▶ _Problem to work on_
Set the pictures aside and set down only the lines from the line holding "[00:11:52.00 to 00:11:53.00]" through the end of the entries below, ends included.

▶ _Data items_
-- Opening Marker --
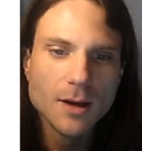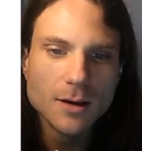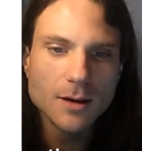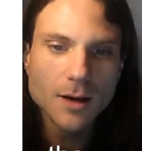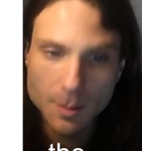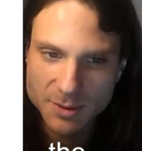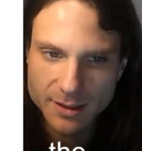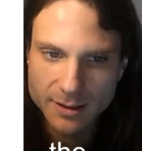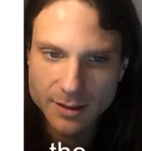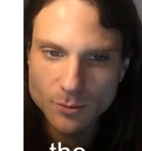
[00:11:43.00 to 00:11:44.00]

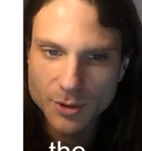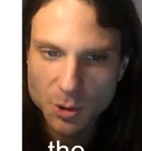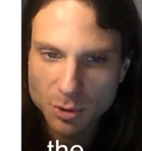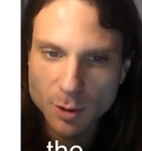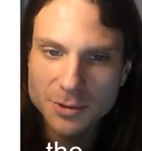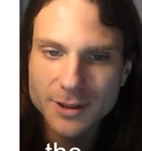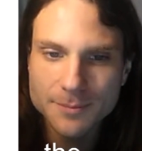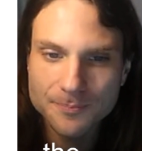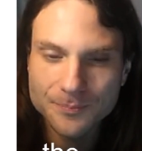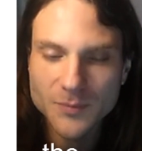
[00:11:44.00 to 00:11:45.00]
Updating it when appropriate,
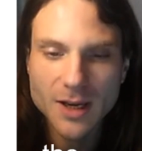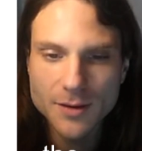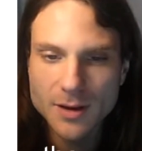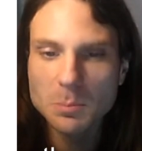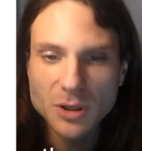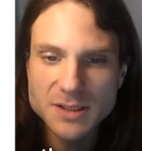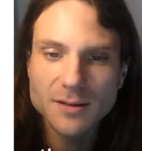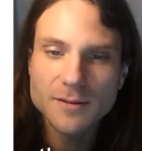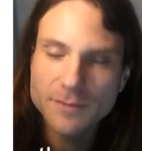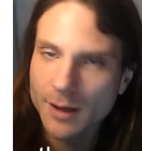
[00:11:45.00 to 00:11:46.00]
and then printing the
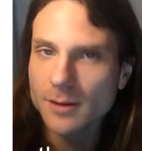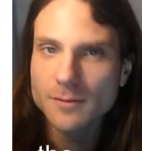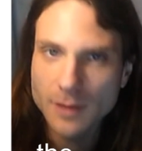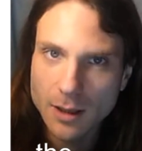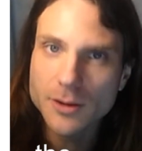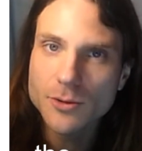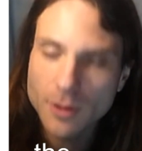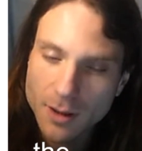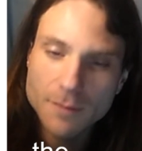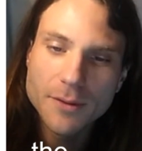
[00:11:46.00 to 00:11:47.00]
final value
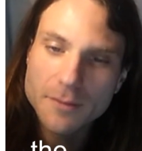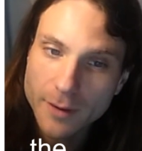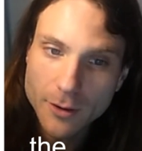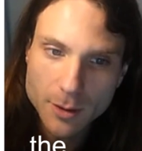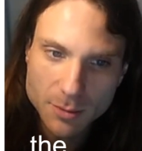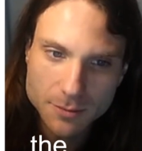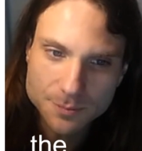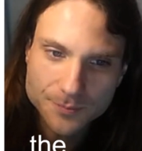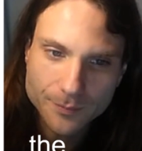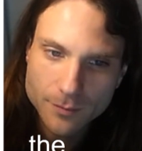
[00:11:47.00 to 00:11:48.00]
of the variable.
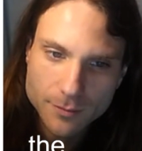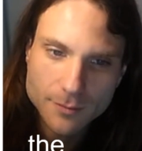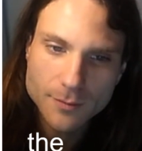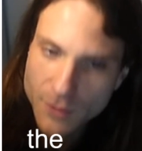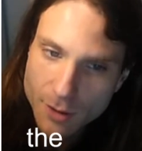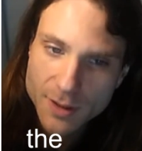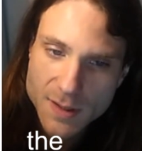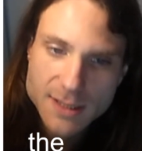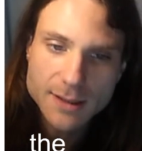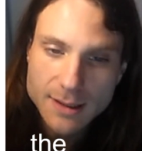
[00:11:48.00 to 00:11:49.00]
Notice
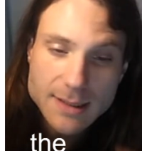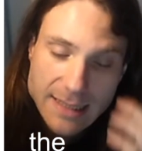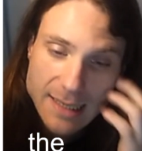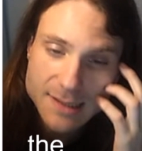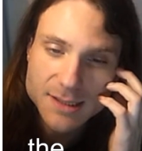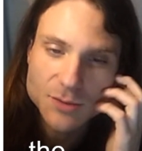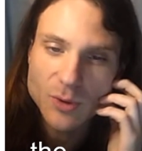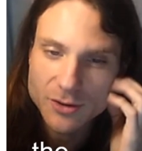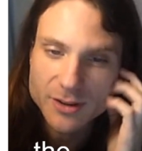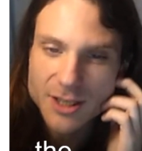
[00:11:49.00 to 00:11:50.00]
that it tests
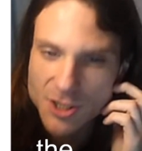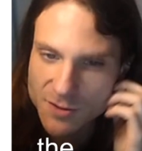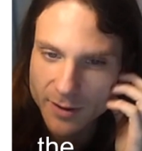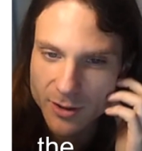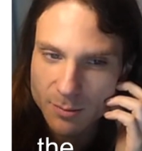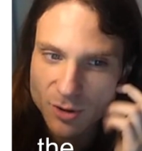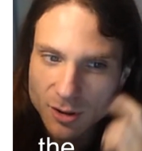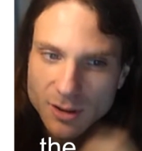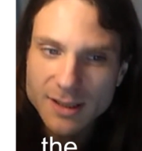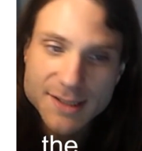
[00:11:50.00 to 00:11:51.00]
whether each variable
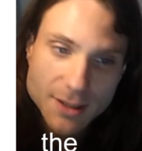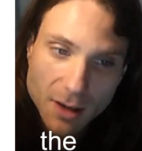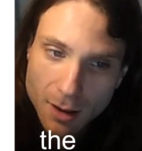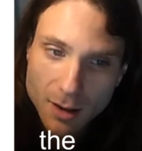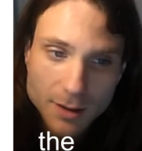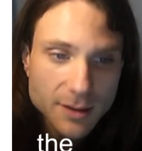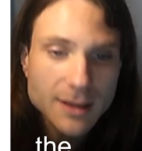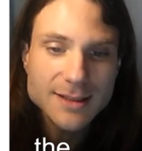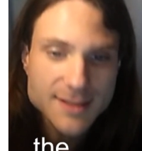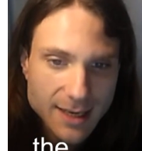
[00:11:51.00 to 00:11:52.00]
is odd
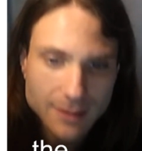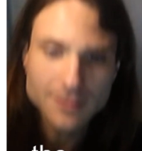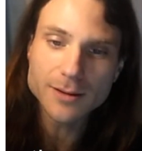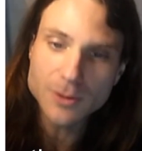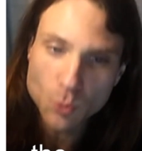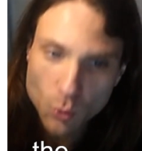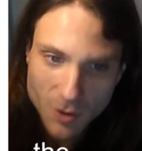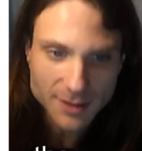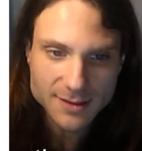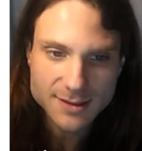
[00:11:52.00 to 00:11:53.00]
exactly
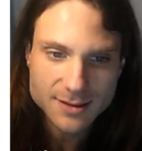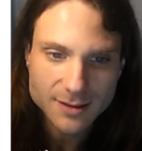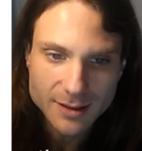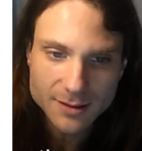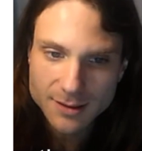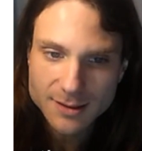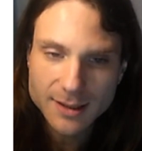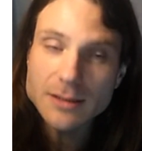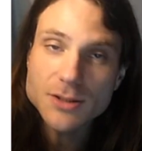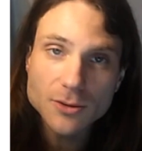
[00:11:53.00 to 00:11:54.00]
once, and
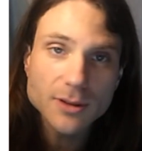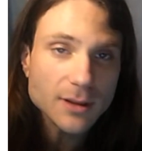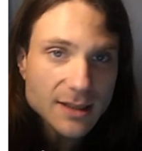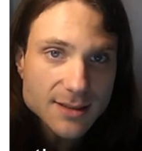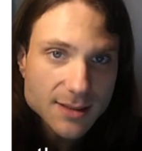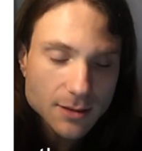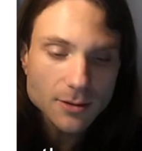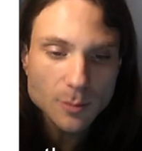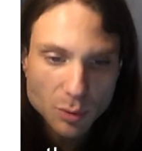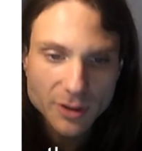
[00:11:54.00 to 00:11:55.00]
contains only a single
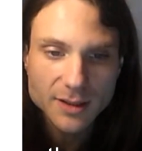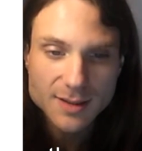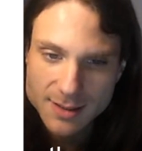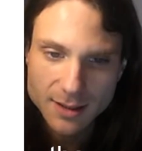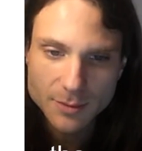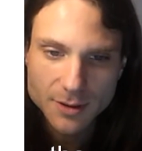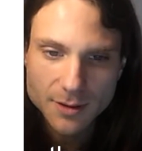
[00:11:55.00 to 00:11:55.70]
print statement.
-- Closing Marker --
▶ _Response to this task_
[00:11:52.00 to 00:11:53.00]
exactly
[00:11:53.00 to 00:11:54.00]
once, and
[00:11:54.00 to 00:11:55.00]
contains only a single
[00:11:55.00 to 00:11:55.70]
print statement.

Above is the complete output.